* WORK INSTRUCTION:
Output the data below exactly as it is, dropping the pictures from your copy.

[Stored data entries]
● ● ● ● ●

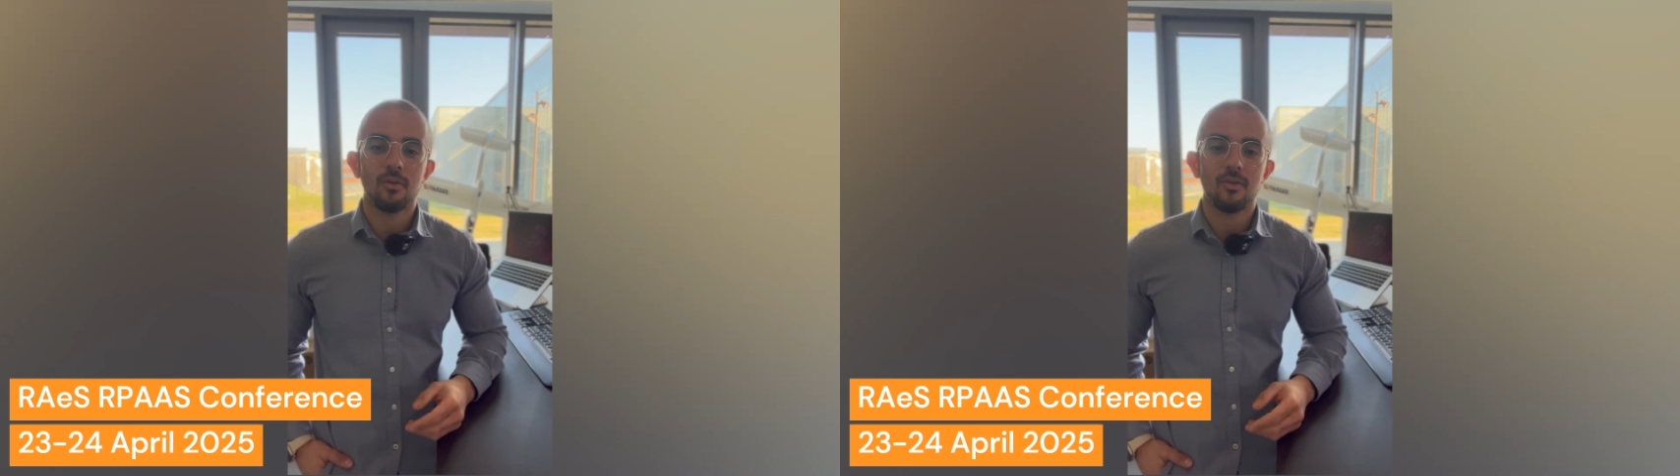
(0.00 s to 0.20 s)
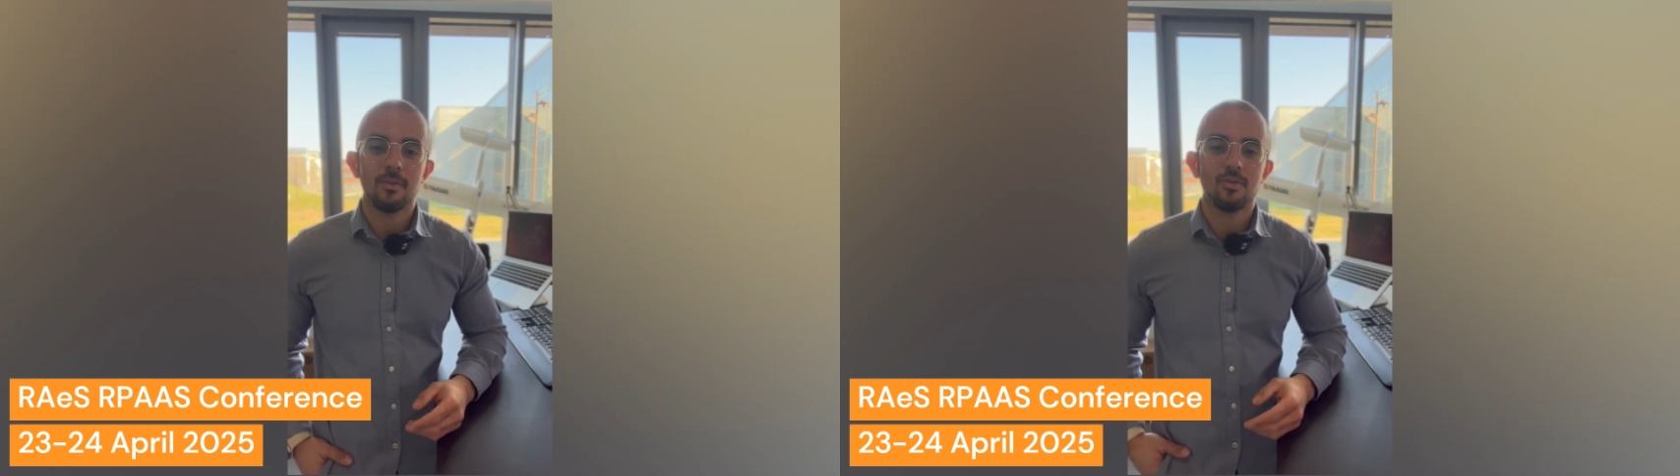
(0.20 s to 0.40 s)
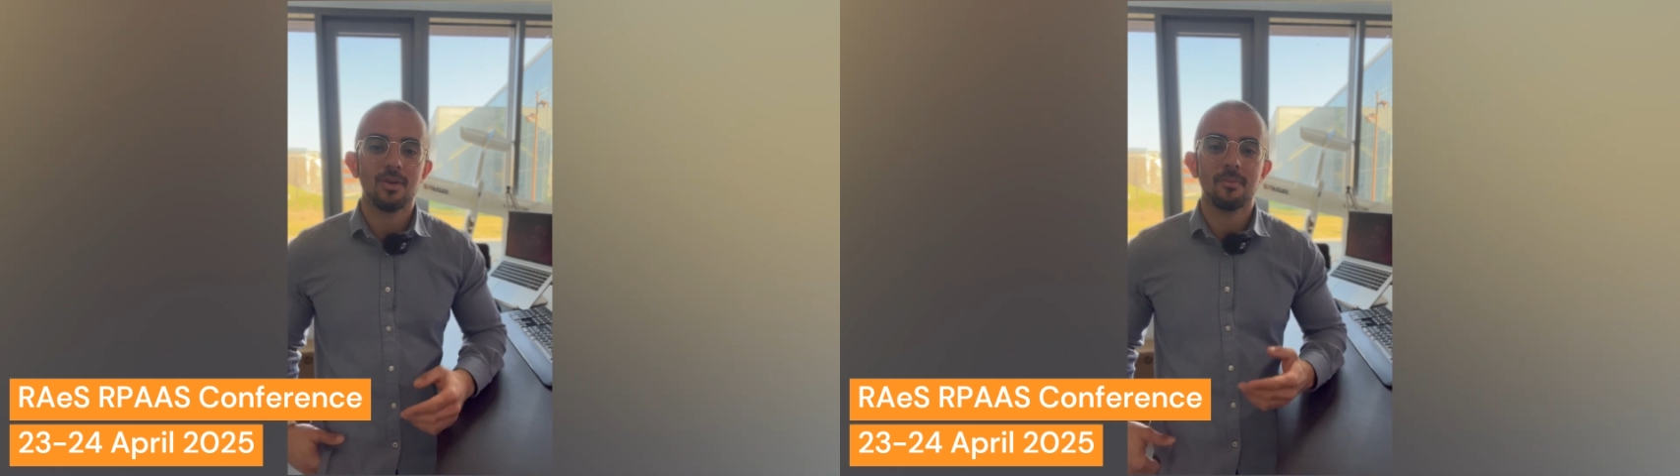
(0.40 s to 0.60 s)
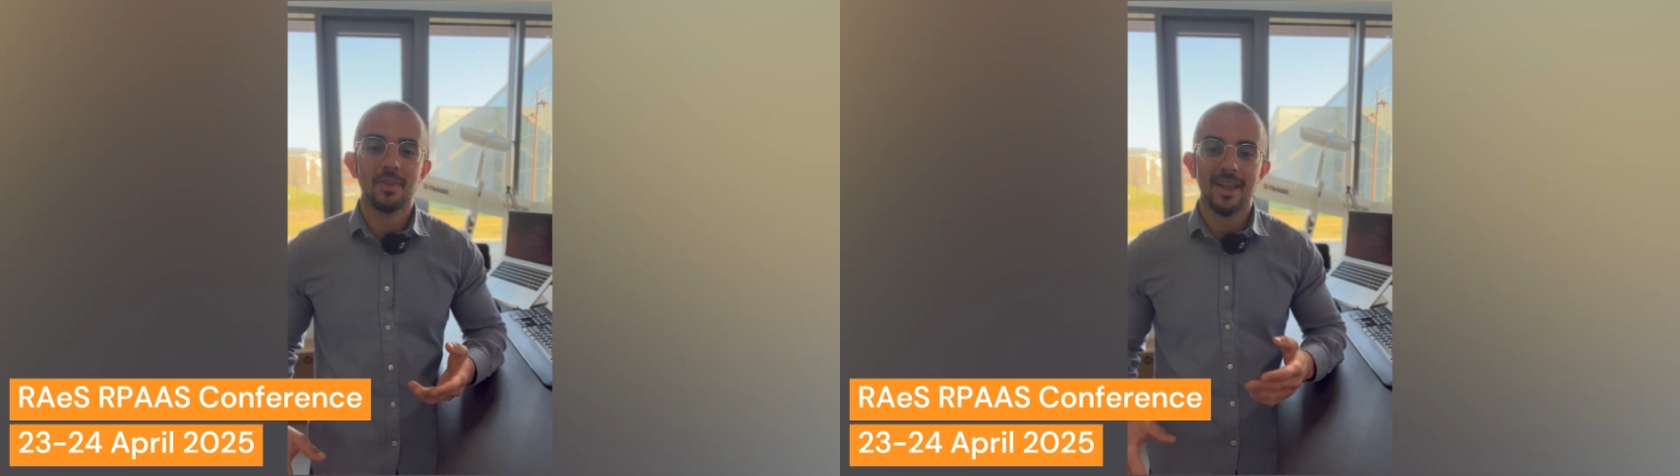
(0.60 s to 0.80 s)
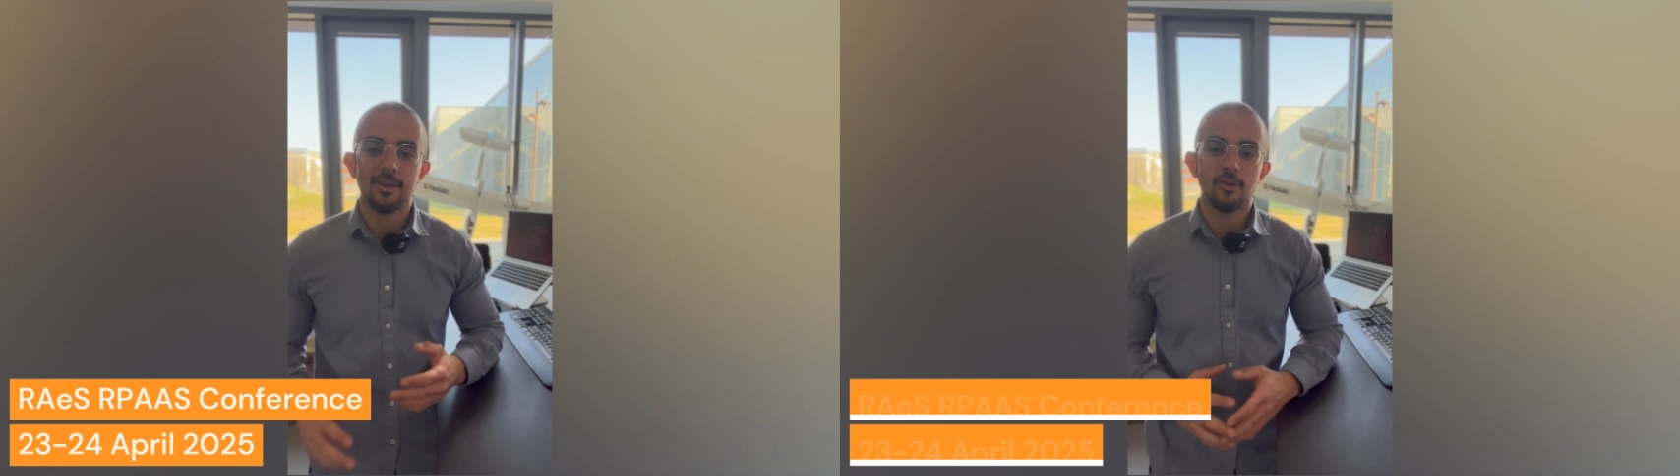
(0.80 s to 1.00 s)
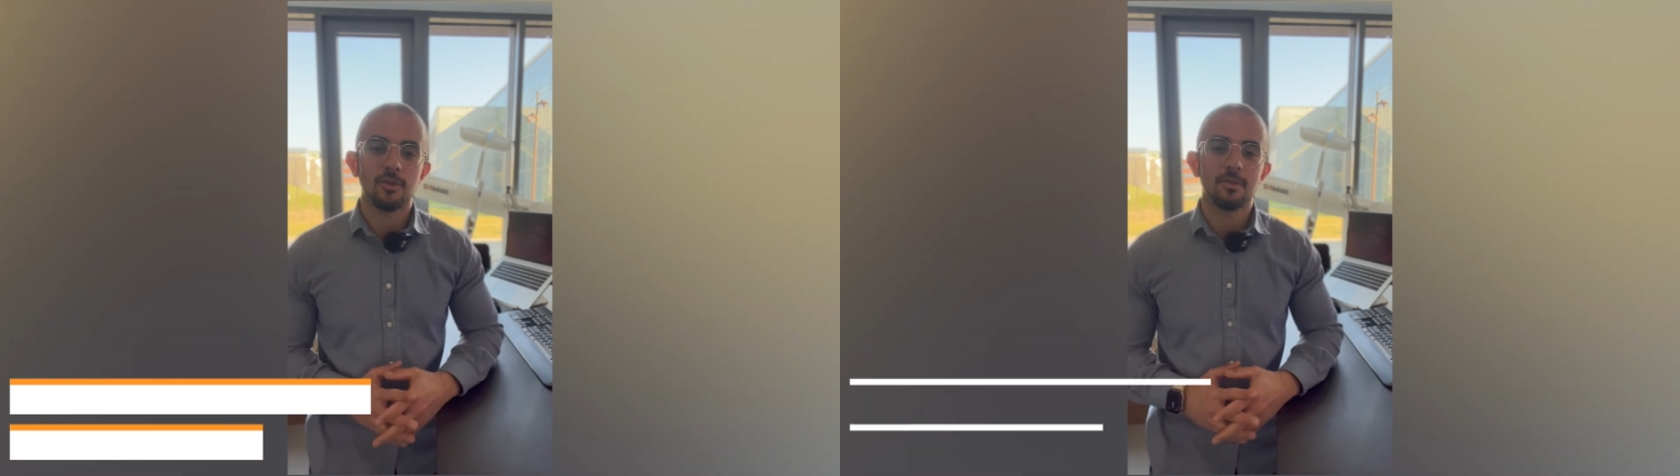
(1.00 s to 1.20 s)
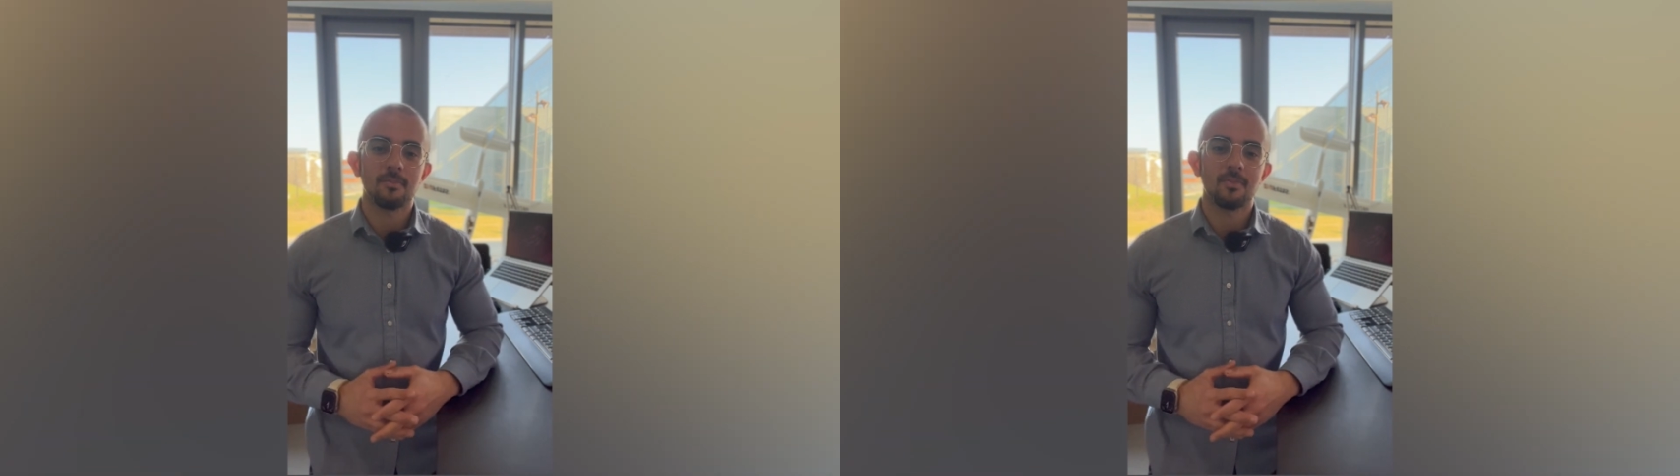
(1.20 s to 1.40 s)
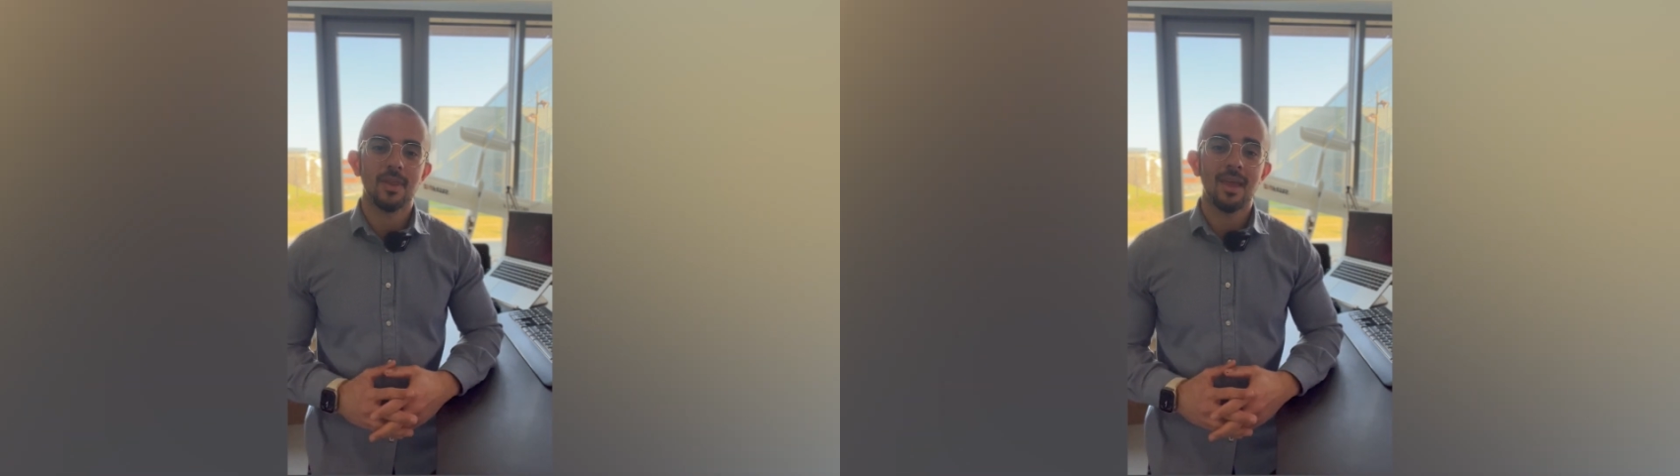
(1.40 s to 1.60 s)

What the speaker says: of April in London.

● ● ● ● ●

* EXERCISE RESULT:
(0.00 s to 0.20 s)
(0.20 s to 0.40 s)
(0.40 s to 0.60 s)
(0.60 s to 0.80 s)
(0.80 s to 1.00 s)
(1.00 s to 1.20 s)
(1.20 s to 1.40 s)
(1.40 s to 1.60 s)

What the speaker says: of April in London.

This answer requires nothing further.